Task description — Output every record verbatim, and omit each picture.

The input —

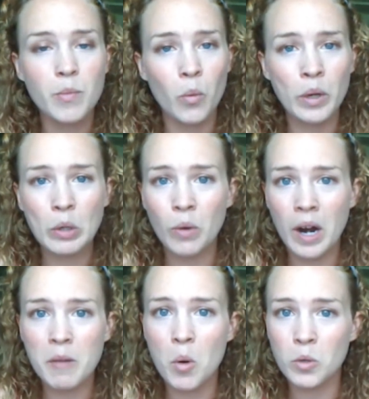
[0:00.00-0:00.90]
but when you
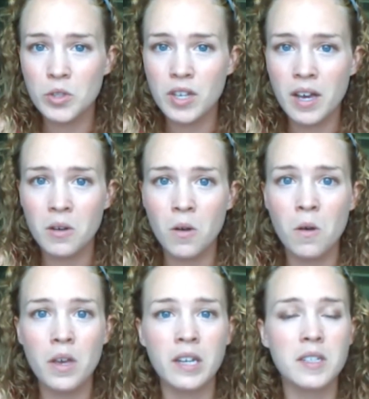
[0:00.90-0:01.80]
ride a
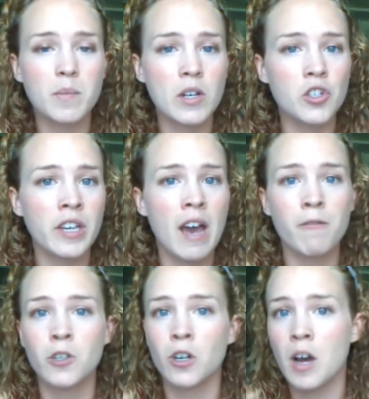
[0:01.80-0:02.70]
motorcycle, and especially
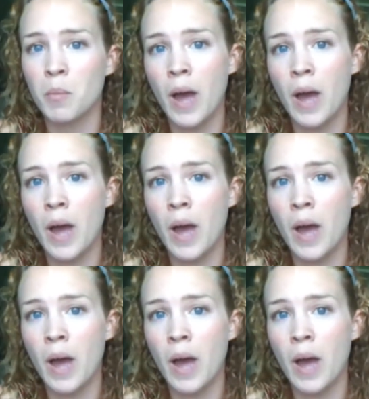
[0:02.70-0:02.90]
after a couple of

The completed task —
[0:00.00-0:00.90]
but when you
[0:00.90-0:01.80]
ride a
[0:01.80-0:02.70]
motorcycle, and especially
[0:02.70-0:02.90]
after a couple of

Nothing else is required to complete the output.